K2 — Query Transformation

Rewrite, expand, or decompose the user's raw query into one or more derived queries chosen to retrieve better, before any retrieval is performed.

Also Known As: Query Rewriting, Pre-Retrieval Query Optimisation. (HyDE, Rewrite-Retrieve-Read, Multi-Query, RAG-Fusion, and Step-Back Query are variants of this pattern — see Variants.)

Classification: Category II — Knowledge · Band II-A Retrieval strategy · a pre-retrieval stage that composes in front of K1 Vanilla RAG and its other refinements.


Intent

Improve retrieval quality by transforming the user's raw query into a form better matched to the corpus, in the moment between the user submitting the query and the retriever running.

Motivation

The query a user types is frequently a poor retrieval key. K1 Vanilla RAG embeds that raw query and searches with it directly — which fails in several recurring, and distinct, ways:

  • Query/document space mismatch. A short question ("What's our refund window?") and the passage that answers it ("Customers may return items within 30 days of delivery for a full refund…") are written in different registers. The embedding model defines a learned bilinear similarity metric (mechanism 1) — a contraction in d_model space. Questions and answers were not co-trained as synonyms in this metric; their distributional contexts differ. A question tokens-distribution and an answer tokens-distribution sit in different regions of the learned similarity surface even when one definitively answers the other.
  • Under-specified queries. "How does it handle errors?" — it is unresolved; the query carries almost nothing to match on.
  • Conversational queries. In multi-turn chat the real query is spread across turns ("…and what about the enterprise tier?"). The raw final turn is not a standalone retrieval key.
  • Compound queries. "Compare the refund and warranty policies" needs two different passages; a single embedding splits the difference and retrieves neither well.

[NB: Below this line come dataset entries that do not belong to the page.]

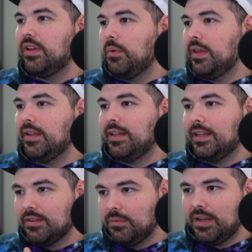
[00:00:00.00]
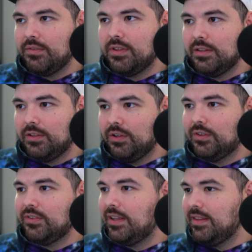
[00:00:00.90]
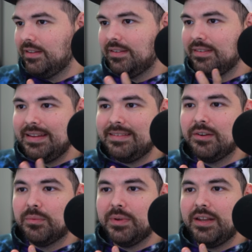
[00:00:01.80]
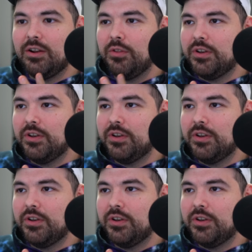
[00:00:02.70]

I like the way everything looks. I think this is easy to read. All theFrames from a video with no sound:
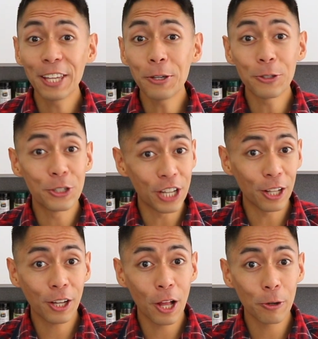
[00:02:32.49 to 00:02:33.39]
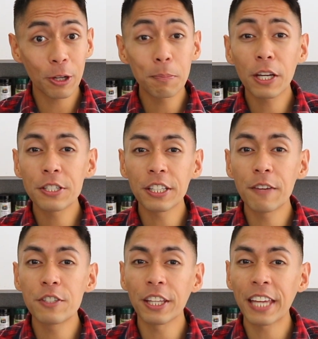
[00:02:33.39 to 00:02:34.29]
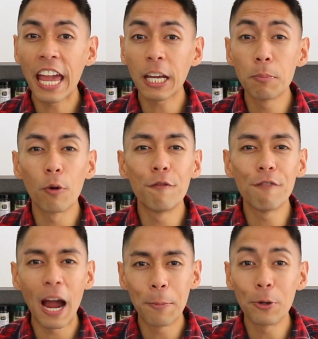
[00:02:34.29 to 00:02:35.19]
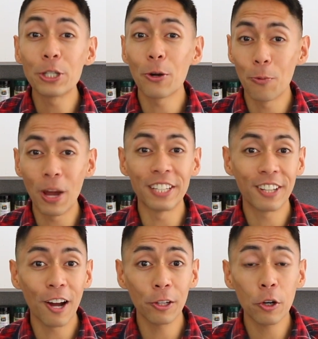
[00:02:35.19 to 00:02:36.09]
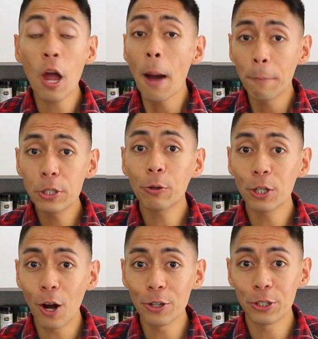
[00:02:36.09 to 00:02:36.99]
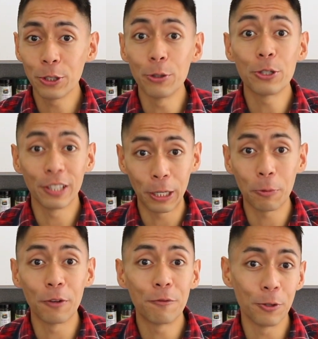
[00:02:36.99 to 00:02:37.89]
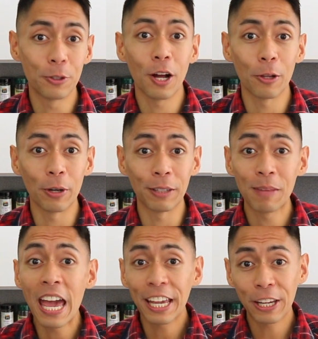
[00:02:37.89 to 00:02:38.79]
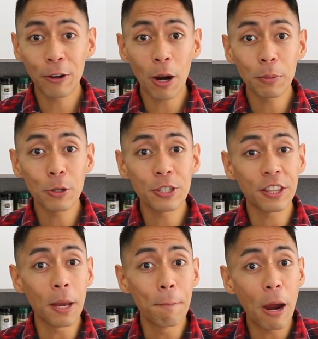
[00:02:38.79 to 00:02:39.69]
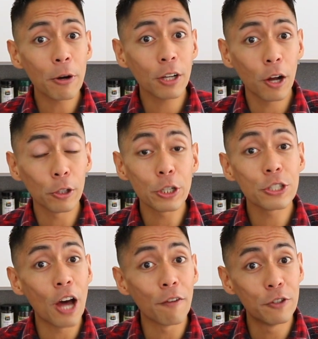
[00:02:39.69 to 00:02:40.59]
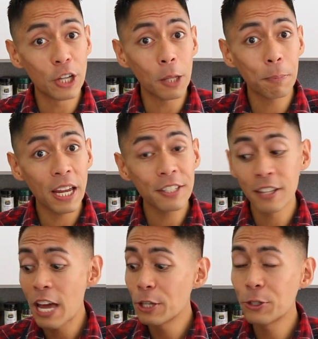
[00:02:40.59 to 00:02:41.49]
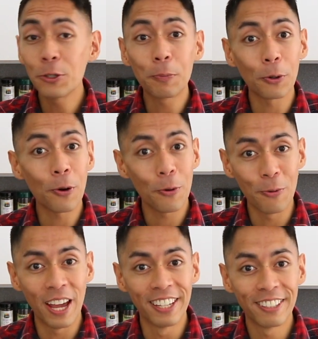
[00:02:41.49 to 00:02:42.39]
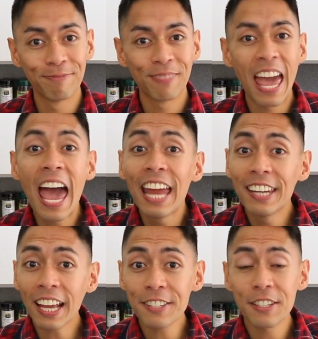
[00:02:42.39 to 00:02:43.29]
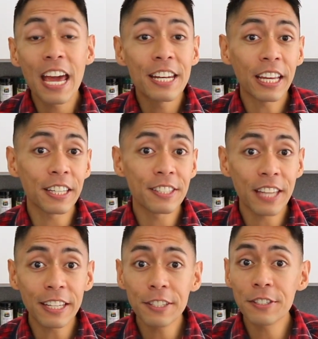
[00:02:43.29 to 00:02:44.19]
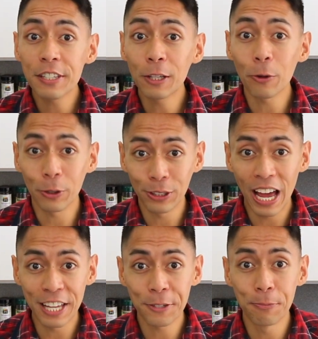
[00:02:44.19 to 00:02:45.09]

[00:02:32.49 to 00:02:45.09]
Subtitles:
use gel coloring because it gives the cake a more vibrant red color, but you can also use liquid food coloring. Here I'm using the Americolor Soft Gel Paste Super Red. Next, take a stainless steel or glass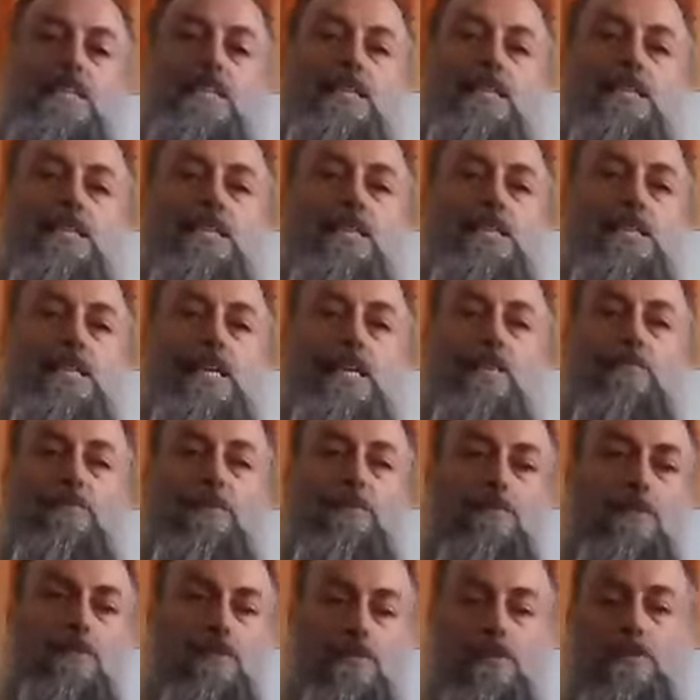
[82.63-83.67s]
and
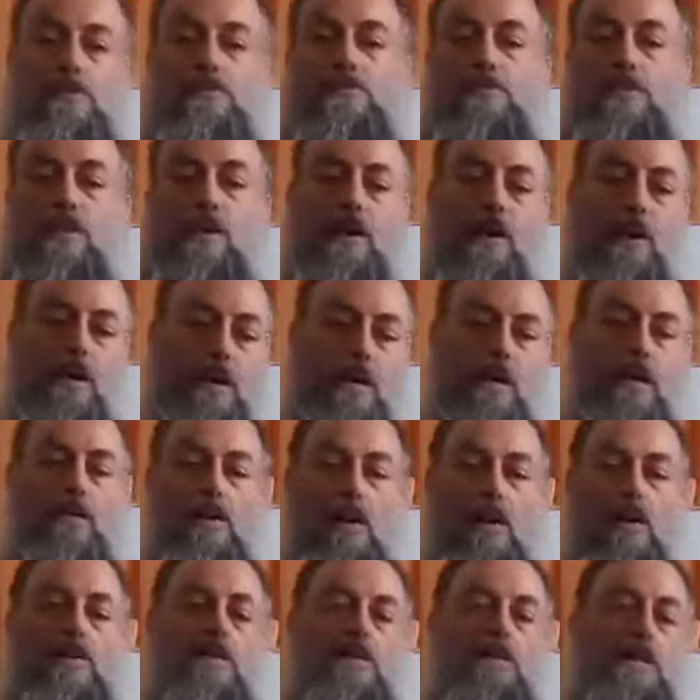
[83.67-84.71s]
we return to
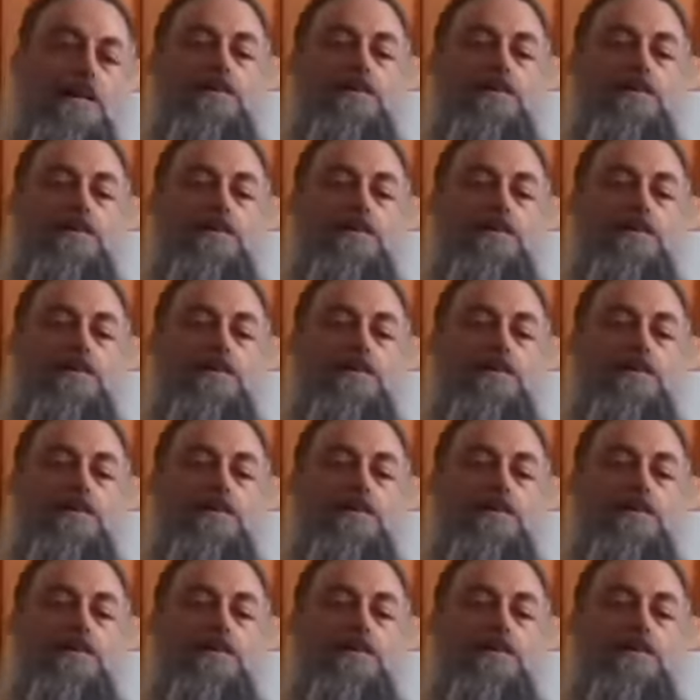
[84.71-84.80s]
our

These cannot be fixed downstream. You do not control how the corpus phrases its answers, and you cannot fix the embedding model without retraining it. The one available leverage point is the query itself, before retrieval runs. Query Transformation inserts exactly one stage there: it converts the raw query into one or more derived queries selected to retrieve well.

This is what distinguishes it from K1, which never touches the query. The pattern's defining claim: retrieval is only as good as its key, so generate a better key.

Variants

The variants differ only in what the Transformer produces:

  • HyDE (Hypothetical Document Embeddings). The Transformer generates a hypothetical answer to the query; that answer's embedding, not the query's, drives the search — because a hypothetical answer sits in the same region of vector space as real answers. The mechanism: hypothetical answer text has the same distributional character as real answer text — it activates the same features in the embedding model's learned projection. Query text has a different distributional character (interrogative structure, brevity, pronoun density) and maps to a different region of the same learned metric. The strongest variant for query/document register mismatch. Risk: a confidently wrong hypothesis retrieves documents supporting the wrong answer. (Gao et al., 2022.)
  • Query Rewriting (Rewrite-Retrieve-Read). The Transformer rephrases the raw query into a standalone, well-formed retrieval query, resolving pronouns and folding in conversational context. Essential for multi-turn systems. (Ma et al., 2023.)
  • Query Expansion. The Transformer adds synonyms, related terms, and alternate phrasings, widening what the search can match. The cheapest variant; the classic information-retrieval move, predating LLMs.
  • Multi-Query / Decomposition (RAG-Fusion). The Transformer emits several derived queries — sub-questions of a compound query, or paraphrases. Retrieval runs for each and the result sets are merged, usually by reciprocal rank fusion.
  • Step-Back Query. The Transformer abstracts the query to a more general question, retrieves the underlying principle, then answers the specific. Shares its mechanism with the Reasoning pattern R19 Step-Back Prompting, applied here to the retrieval key.

A system may chain more than one (rewrite, then decompose).

Applicability

Use Query Transformation when:

  • raw-query retrieval (K1) shows misses on questions that do have answers in the corpus;
  • queries are short, ambiguous, or phrased unlike the corpus;
  • the system is conversational and queries depend on prior turns;
  • queries are compound and need several distinct passages.

Do not bother when:

  • queries already resemble the corpus (e.g. the corpus is itself a FAQ);
  • retrieval is not the measured bottleneck;
  • latency budgets are tight — every variant adds at least one LLM call to the critical path.

Decision Criteria

K2 is right when K1's retrieval is failing on query-side problems — and not on corpus-side ones.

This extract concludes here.